>>
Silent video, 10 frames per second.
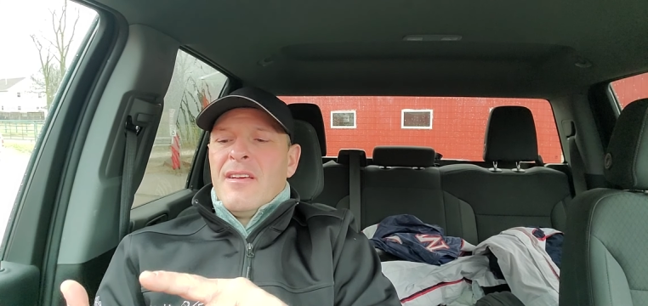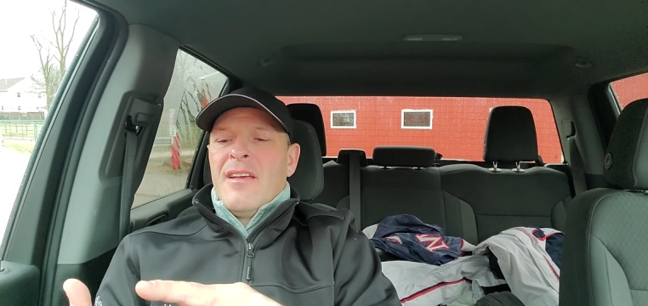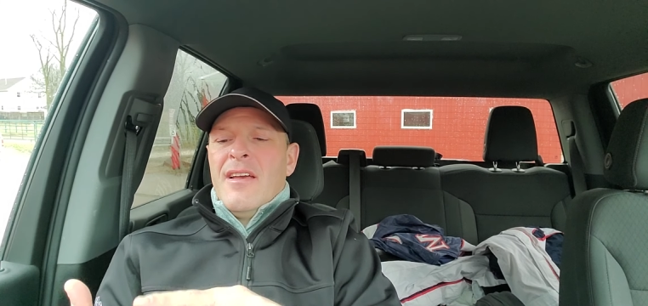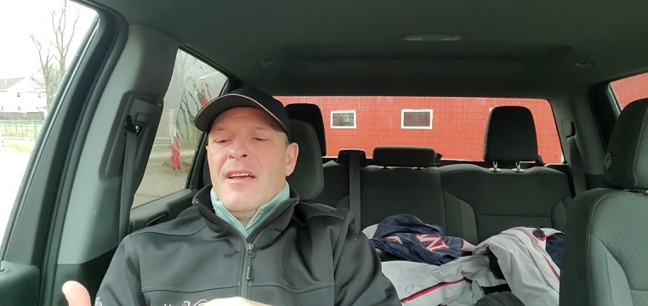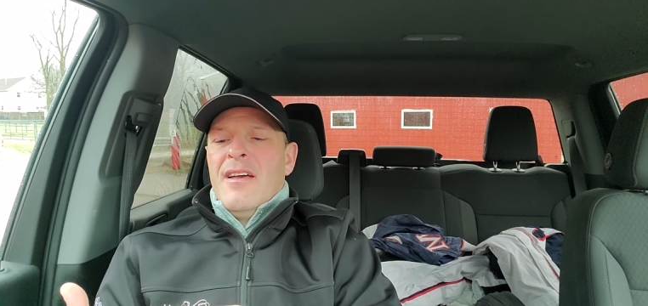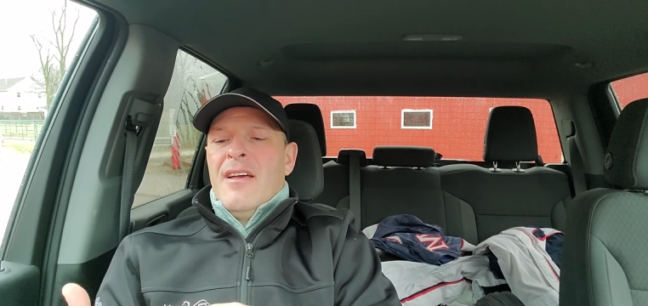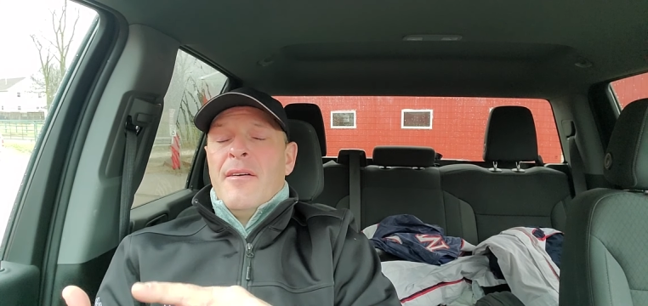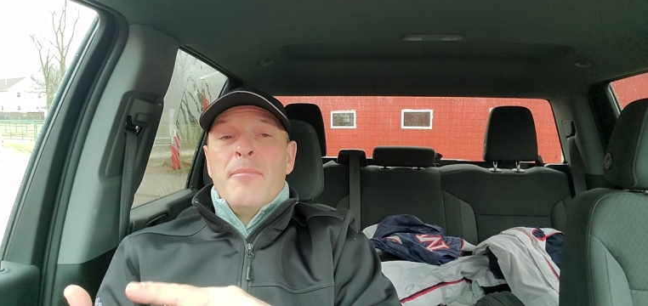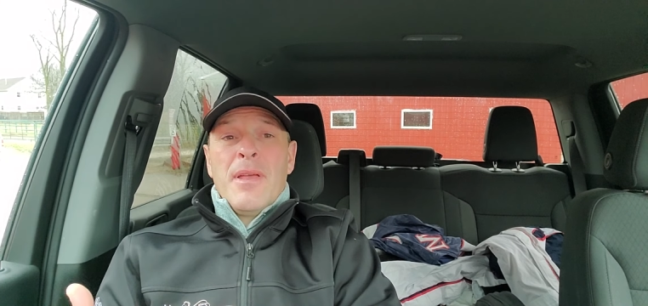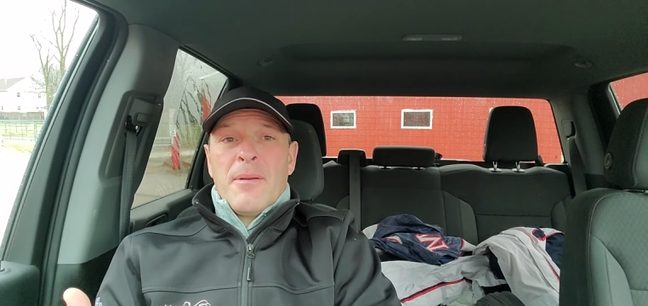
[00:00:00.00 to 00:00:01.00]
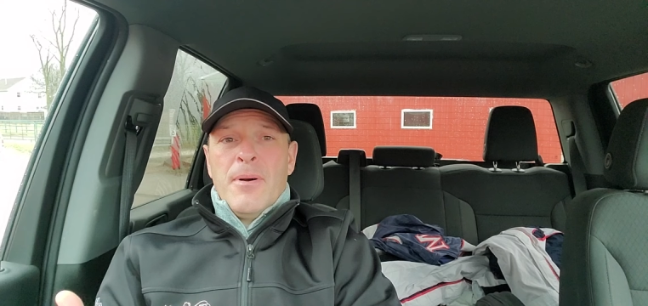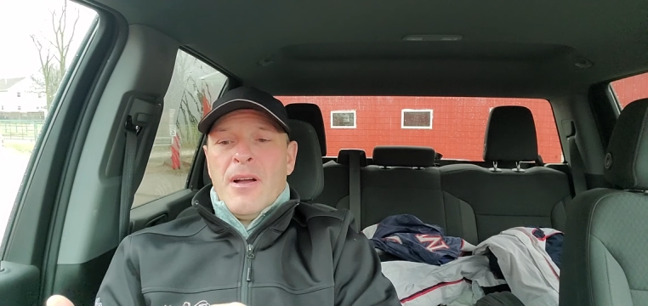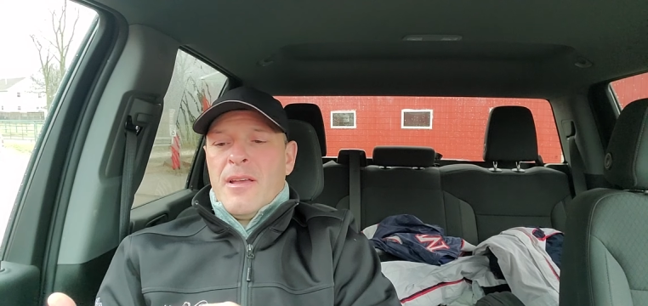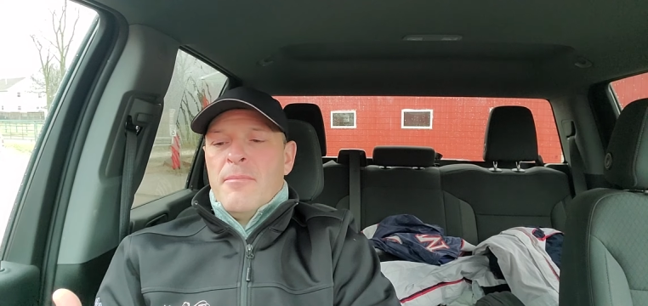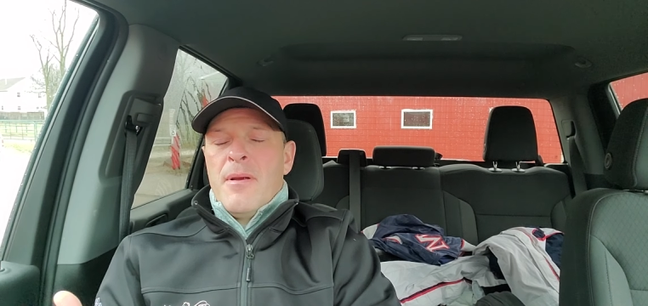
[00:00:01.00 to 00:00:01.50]
uh,
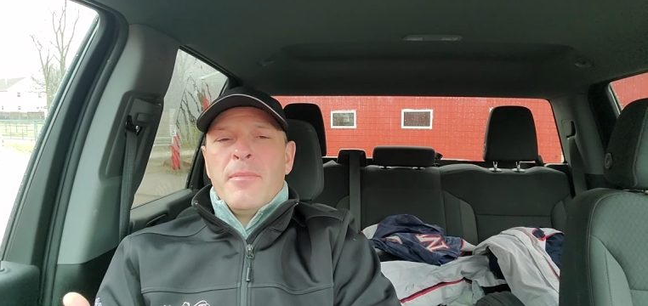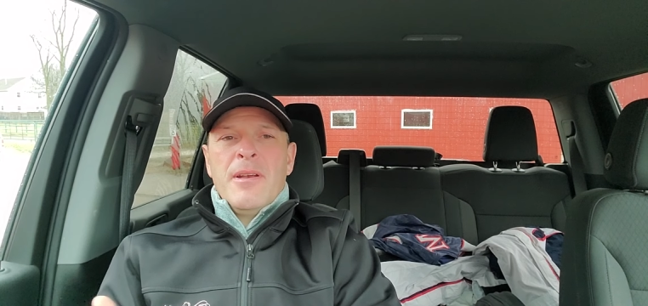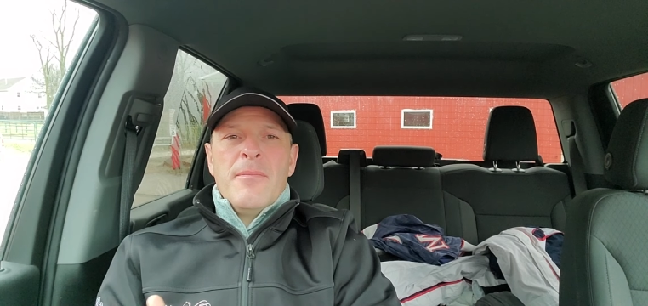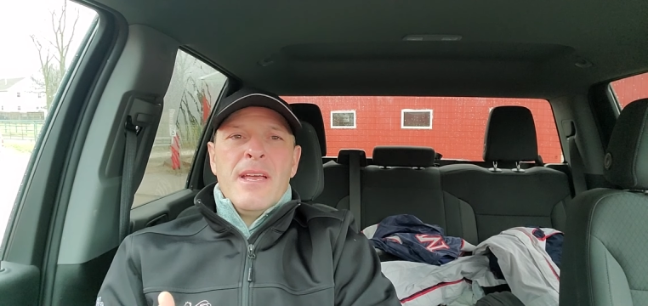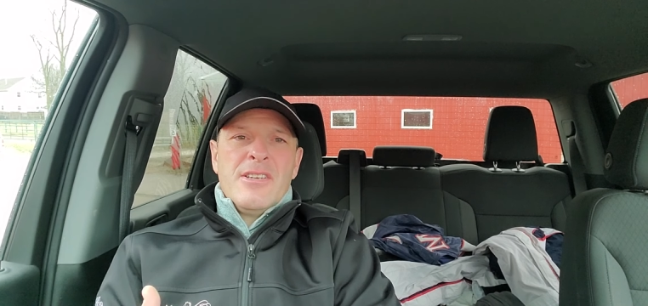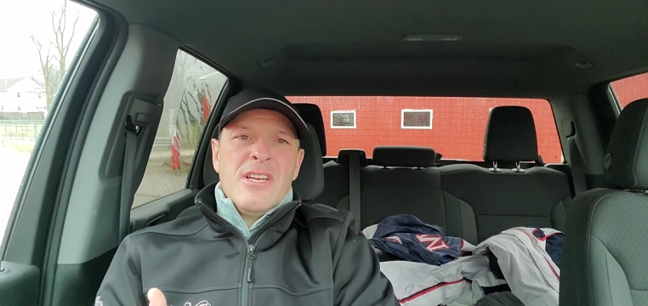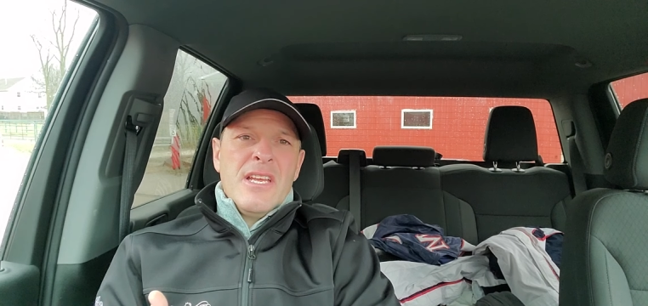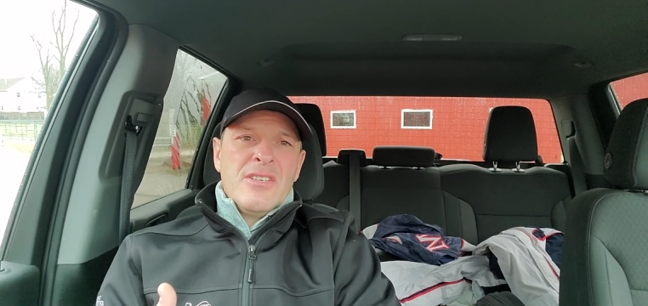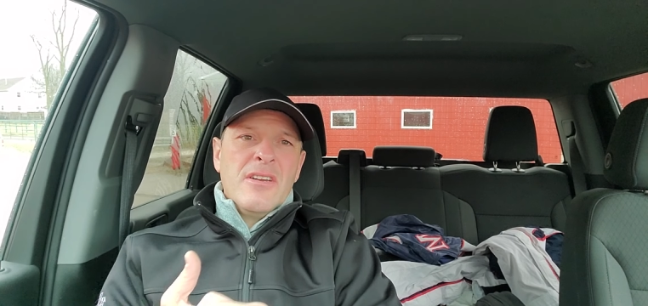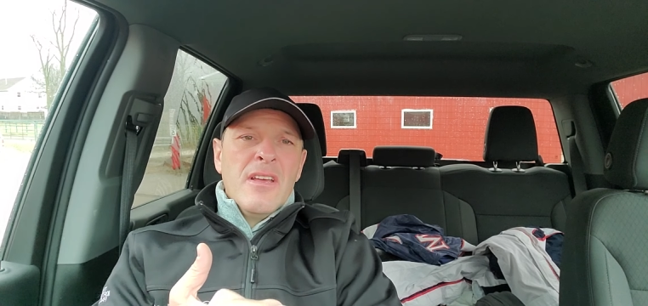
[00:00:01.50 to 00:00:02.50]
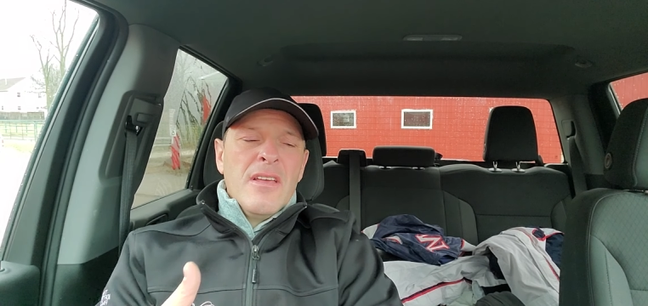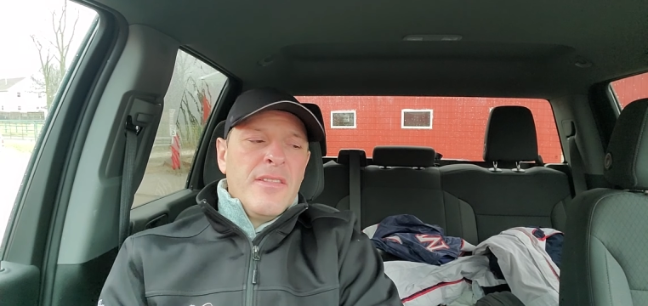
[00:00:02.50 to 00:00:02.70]
pickpocket, memory and imagination.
<<
__REQUIREMENT__: Give the data again exactly. Keep the images out.

__SOLUTION TO THE EXERCISE__:
Silent video, 10 frames per second.
[00:00:00.00 to 00:00:01.00]
[00:00:01.00 to 00:00:01.50]
uh,
[00:00:01.50 to 00:00:02.50]
[00:00:02.50 to 00:00:02.70]
pickpocket, memory and imagination.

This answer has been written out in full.